Untuk sahur, pilih makanan yang melepaskan energi secara perlahan yang mengandung karbohidrat kompleks, seperti biji-bijian dan umbi-umbian, dan makanan kaya serat, seperti kacang-kacangan, sayuran dan buah-buahan. Makanan kaya serat juga membantu untuk mencegah sembelit.Waktu berbuka dan sahur, pastikan Anda mendapatkan banyak protein dari kedelai, kacang-kacangan, ikan, daging dan telur. Hal ini akan membantu pertumbuhan bayi Anda.Cobalah untuk tidak berjalan jauh atau membawa beban berat. Kurangi pekerjaan rumah tangga dan tanggung jawab lainnya.Tetap tenang dan hindari situasi stres. Perubahan rutinitas, perut kosong, serta jadwal makan, minum dan tidur yang berubah dapat menyebabkan stres. Ibu hamil yang berpuasa selama bulan Ramadhan diketahui memiliki tingkat hormon stres kortisol yang lebih tinggi dalam darah mereka dibandingkan wanita yang tidak berpuasa.
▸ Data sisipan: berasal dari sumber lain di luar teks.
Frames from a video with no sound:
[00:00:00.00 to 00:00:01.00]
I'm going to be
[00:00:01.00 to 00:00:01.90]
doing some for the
Hal lain yang kerap terjadi bagi kita saat “mendadak” puasa (:tidak terlatih dengan puasa sunah sebelumnya) adalah sakit kepala di sore hari. Hal ini biasanya menimpa para perokok dan yang gemar minum kopi atau bisa jadi karena akibat kurang tidur, banyak beraktivitas dalam sehari, atau karena menahan rasa lapar yang semakin menjadi. Gejala ini akan lebih parah jika seseorang menderita tekanan darah rendah. Tipsnya adalah kurangilah konsumsi kafein dan tembakau secara bertahap, pilihlah minuman yang bebas kafein. Sesuaikan jadwal kerja dengan kemampuan dan kekuatan fisik, sehingga ada banyak waktu untuk tidur dan beristirahat.
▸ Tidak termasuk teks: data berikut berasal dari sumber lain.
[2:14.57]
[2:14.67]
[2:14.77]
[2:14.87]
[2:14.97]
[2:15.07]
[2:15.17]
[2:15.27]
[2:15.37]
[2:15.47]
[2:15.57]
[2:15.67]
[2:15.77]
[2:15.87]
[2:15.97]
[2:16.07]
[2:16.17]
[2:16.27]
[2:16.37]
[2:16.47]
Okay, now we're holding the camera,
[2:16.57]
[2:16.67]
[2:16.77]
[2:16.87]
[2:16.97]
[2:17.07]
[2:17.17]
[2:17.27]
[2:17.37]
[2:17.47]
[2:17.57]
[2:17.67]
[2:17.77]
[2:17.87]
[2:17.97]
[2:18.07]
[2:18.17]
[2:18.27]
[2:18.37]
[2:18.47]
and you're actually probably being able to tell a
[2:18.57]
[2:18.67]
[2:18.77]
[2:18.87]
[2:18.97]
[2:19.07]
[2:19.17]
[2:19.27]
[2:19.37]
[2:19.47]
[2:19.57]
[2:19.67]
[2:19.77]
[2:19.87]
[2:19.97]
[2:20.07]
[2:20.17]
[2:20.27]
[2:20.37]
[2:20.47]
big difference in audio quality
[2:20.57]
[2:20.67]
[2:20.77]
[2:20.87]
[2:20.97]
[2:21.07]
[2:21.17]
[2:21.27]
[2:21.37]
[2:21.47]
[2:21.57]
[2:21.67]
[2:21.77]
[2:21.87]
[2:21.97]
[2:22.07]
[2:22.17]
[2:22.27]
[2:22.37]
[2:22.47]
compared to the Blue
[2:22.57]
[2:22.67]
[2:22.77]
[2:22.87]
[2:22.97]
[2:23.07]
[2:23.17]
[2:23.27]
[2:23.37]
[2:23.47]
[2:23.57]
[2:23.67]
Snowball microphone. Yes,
Kunci utama dalam menjalankan ibadah puasa saat sakit adalah keyakinan dan tiada putus memohon pertolongan kepada Allah SWT serta tak henti memohon kesembuhan padaNya. Mengutip doa Nabi Ayyub AS “Robbii annii massaniyadh dhurru wa anta arhamur roohimiin…“(Ya Tuhanku), sesungguhnya aku telah ditimpa penyakit dan Engkau adalah Tuhan Yang Maha Penyayang di antara semua penyayang” (QS. al-Anbiyâ‘ [21]: 83). “ALLAHUMMA Aafinii fii Badanii,ALLAHUMMA Aafinii fii Samii, ALLAHUMMA Aafinii fii Basharii, ALLAHUMMA innii Auudzu bika minal Kufri wal faqri, ALLAHUMMA innii Auudzu bika min Adzaabil Qabri, Laa Illaaha Illaa Anta…Ya ALLAH Sembuhkanlah Badanku,Ya ALLAH Sembuhkanlah PendengaranKu, Ya ALLAH Sembuhkanlah PengelihatanKu, Ya ALLAH Aku BerLindung kpd MU dr KeKafiran& KeFakiran(kemiskinan),Ya ALLAH Aku BerLindung kpd MU dr Siksa Kubur,Tiada Tuhan yg patut diSembah Selain MU (ENGKAU), Aamiin Ya Rabbal alamiin.” (HR. Abu Daud).
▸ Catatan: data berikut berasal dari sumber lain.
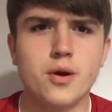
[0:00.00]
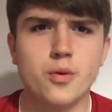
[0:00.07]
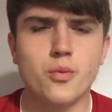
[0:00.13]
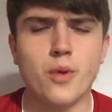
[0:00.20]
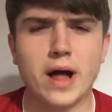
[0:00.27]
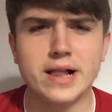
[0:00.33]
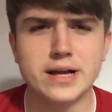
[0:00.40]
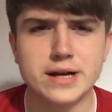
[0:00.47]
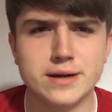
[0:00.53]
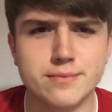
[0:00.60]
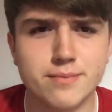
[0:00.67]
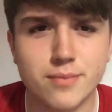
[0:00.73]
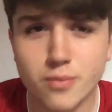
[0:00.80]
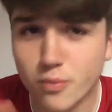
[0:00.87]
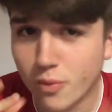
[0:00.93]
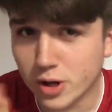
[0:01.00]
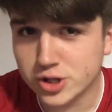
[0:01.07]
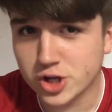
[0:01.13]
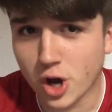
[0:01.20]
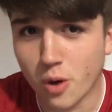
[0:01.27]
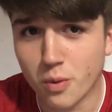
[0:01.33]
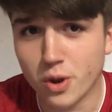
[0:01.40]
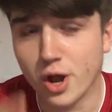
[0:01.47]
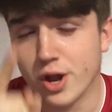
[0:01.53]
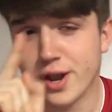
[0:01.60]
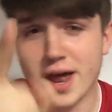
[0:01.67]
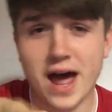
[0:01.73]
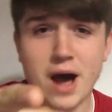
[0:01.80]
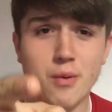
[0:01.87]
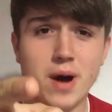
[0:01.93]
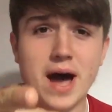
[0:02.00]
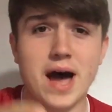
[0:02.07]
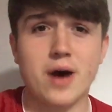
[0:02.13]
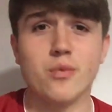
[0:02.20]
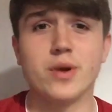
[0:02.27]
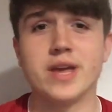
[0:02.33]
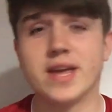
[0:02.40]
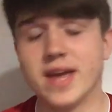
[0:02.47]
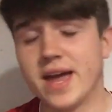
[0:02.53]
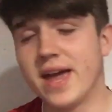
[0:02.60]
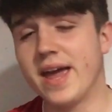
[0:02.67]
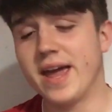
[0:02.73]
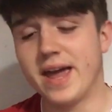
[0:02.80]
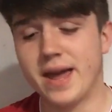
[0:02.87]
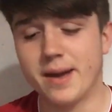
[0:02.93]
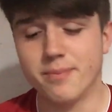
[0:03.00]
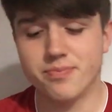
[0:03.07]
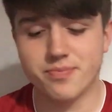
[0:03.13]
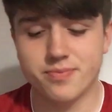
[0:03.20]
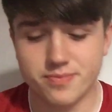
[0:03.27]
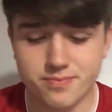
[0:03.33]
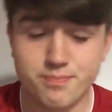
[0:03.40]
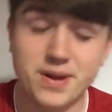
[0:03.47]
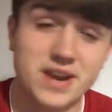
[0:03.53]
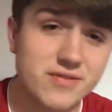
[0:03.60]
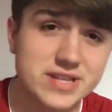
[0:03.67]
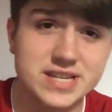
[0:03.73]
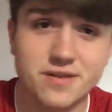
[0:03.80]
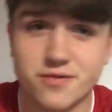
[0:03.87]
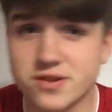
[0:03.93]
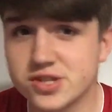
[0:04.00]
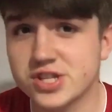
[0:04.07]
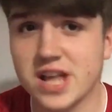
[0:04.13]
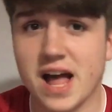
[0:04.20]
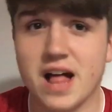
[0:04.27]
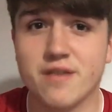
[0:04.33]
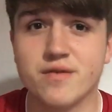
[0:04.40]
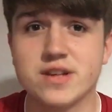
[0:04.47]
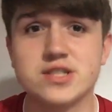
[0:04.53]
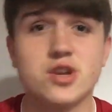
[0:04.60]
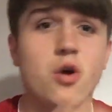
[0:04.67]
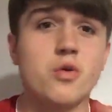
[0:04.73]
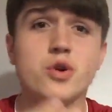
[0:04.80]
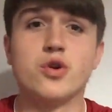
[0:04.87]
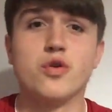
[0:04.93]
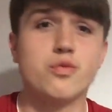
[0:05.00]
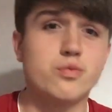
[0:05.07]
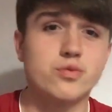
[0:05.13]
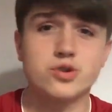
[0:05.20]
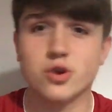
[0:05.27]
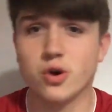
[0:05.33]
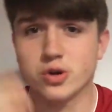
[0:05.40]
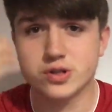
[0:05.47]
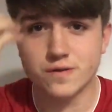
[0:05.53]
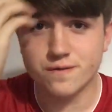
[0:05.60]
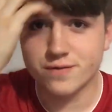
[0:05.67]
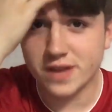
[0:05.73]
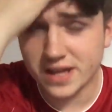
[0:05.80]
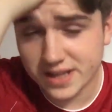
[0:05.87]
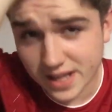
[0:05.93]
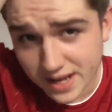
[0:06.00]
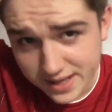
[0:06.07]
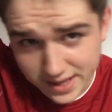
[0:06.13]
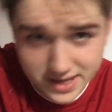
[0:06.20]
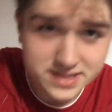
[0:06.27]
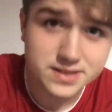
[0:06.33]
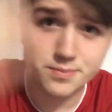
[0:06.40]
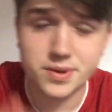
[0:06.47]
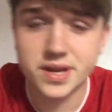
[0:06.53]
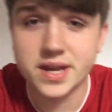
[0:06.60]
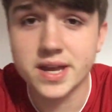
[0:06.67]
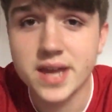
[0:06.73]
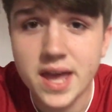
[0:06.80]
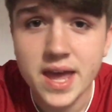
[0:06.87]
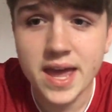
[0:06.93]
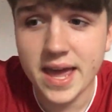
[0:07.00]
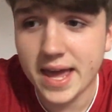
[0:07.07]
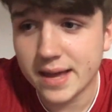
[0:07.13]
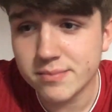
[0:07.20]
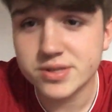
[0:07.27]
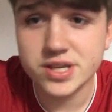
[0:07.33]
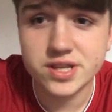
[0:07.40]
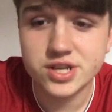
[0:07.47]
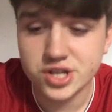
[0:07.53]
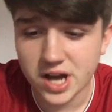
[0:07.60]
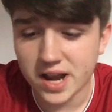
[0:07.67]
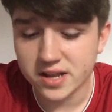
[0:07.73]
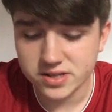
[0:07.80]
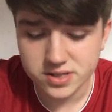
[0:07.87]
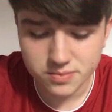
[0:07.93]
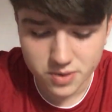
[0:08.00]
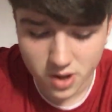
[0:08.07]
Welcome, what's going on? How are we? Um, bit of a different style video, a new sort of thing that I'd like to bring um, to the channel to be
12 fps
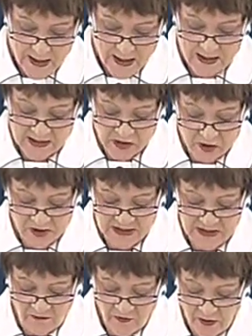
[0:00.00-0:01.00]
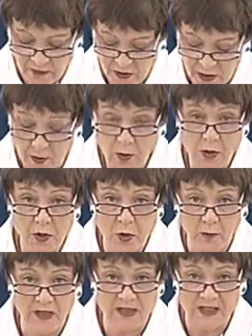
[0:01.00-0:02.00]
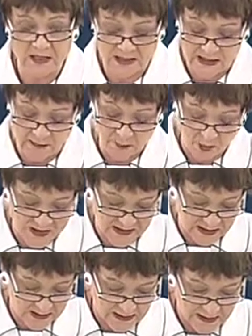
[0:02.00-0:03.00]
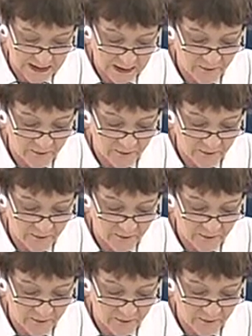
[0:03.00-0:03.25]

It's not as if there are no anomalies at present.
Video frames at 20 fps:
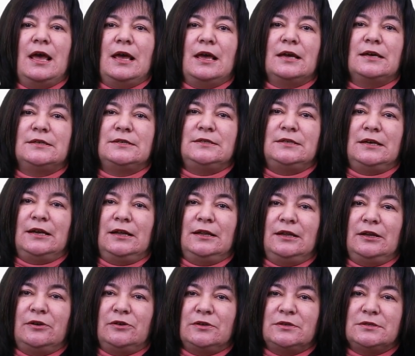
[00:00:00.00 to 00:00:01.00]

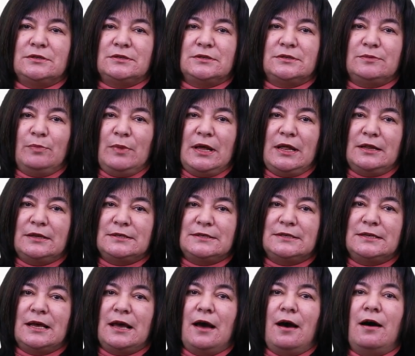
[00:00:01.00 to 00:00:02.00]
Extraneous
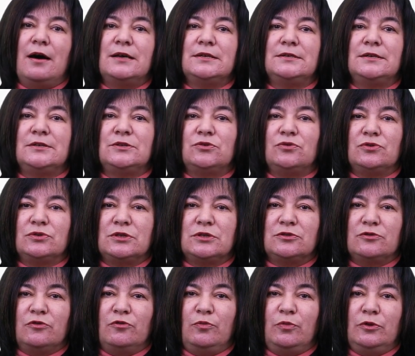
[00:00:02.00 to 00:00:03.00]
smells, other
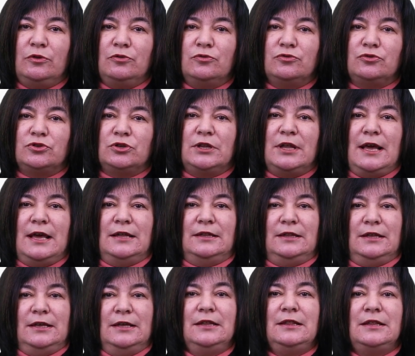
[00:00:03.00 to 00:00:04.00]
sources of pollution, and
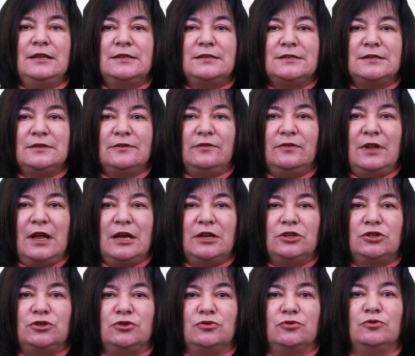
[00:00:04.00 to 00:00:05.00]
intensive light
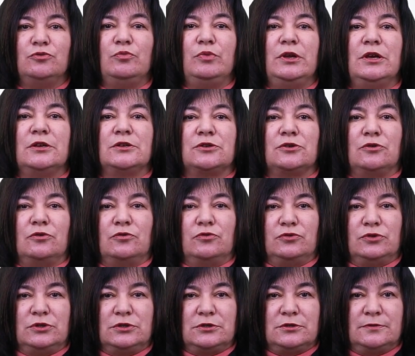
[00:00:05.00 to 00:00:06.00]
should be
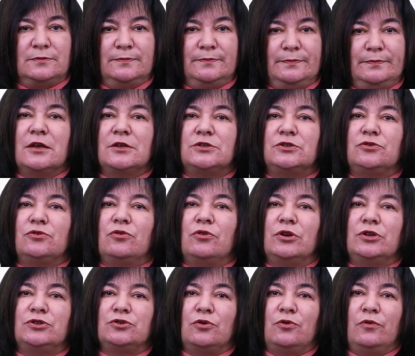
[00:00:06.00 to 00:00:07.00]
excluded.
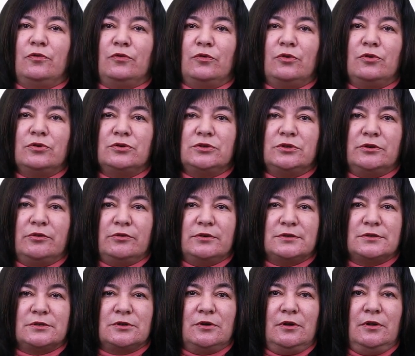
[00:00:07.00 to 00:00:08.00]
Storage of
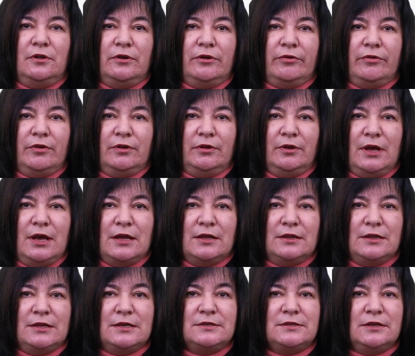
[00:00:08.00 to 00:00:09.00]
odors, coloring,
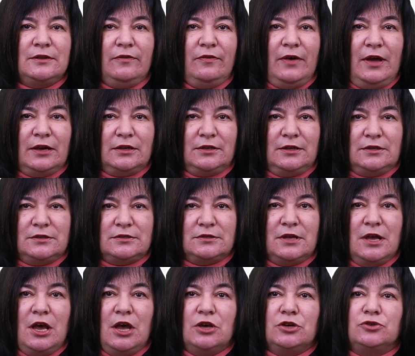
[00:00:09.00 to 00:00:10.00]
and disinfectants
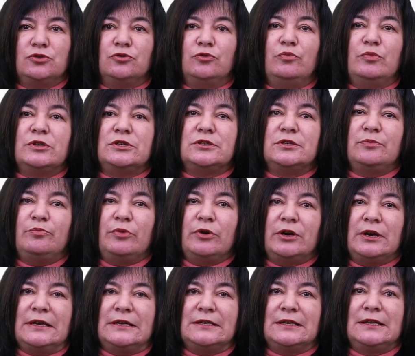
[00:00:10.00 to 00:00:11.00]
should be
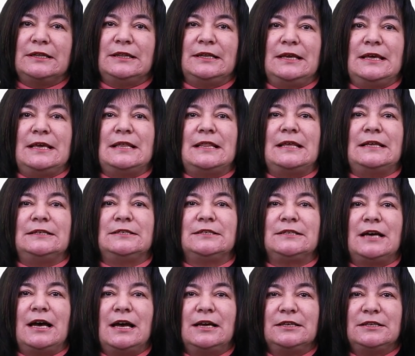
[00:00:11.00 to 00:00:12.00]
separated in a
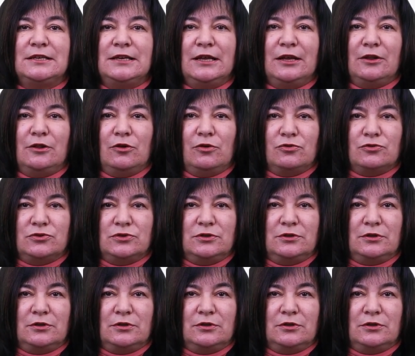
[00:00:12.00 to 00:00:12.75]
tightly closed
Mengutip nasehat Ibnu Qayyim: “Tak ada kemudahan bagi yang tak punya kehendak kuat. Tak ada kesenangan bagi yang tak punya sabar. Tak ada kurnia kenikmatan bagi yang tidak bersusah-susah. Tak ada kebahagiaan bagi yang tak berlelah-lelah. Bahkan bila seorang Muslim mahu berlelah sedikit, itu berbalas kelapangan yang berpanjangan. Jika dia mahu menahan beratnya sabar barang sesaat, dia akan di hantarkan kehidupan yang lebih abadi. Semua jalan menuju kenikmatan memerlukan saat-saat kesabaran. Dan hanya Allah lah tempat meminta pertolongan.”